▸ Entries taken from a collection:
══════════
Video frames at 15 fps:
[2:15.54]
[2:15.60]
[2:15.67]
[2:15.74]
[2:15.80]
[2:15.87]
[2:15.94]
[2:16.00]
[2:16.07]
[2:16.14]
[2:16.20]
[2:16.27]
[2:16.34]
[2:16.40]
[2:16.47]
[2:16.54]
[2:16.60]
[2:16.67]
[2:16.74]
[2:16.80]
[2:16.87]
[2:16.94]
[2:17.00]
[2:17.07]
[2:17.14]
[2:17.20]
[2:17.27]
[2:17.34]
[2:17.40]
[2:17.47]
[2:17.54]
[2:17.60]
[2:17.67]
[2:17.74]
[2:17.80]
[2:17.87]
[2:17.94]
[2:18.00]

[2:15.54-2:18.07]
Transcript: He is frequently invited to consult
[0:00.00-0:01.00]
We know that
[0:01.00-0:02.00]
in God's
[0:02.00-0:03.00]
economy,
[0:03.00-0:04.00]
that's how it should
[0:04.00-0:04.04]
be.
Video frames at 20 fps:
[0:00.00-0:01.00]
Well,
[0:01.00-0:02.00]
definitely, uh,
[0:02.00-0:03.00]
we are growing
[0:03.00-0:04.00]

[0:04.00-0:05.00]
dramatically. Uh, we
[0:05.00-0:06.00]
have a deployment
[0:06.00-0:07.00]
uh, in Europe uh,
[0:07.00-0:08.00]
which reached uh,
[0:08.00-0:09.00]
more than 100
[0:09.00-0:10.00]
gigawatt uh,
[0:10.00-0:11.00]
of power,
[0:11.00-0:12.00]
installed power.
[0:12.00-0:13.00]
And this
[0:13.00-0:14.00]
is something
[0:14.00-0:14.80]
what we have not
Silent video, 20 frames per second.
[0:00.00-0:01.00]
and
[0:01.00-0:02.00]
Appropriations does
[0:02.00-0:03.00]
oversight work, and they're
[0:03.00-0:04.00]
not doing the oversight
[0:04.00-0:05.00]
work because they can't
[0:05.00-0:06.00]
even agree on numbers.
══════════
▸ WORK TO BE COMPLETED:
Find the count of lines in the data above where the string "frames" occurs. Provide that number alone.

▸ EXERCISE OUTPUT:
3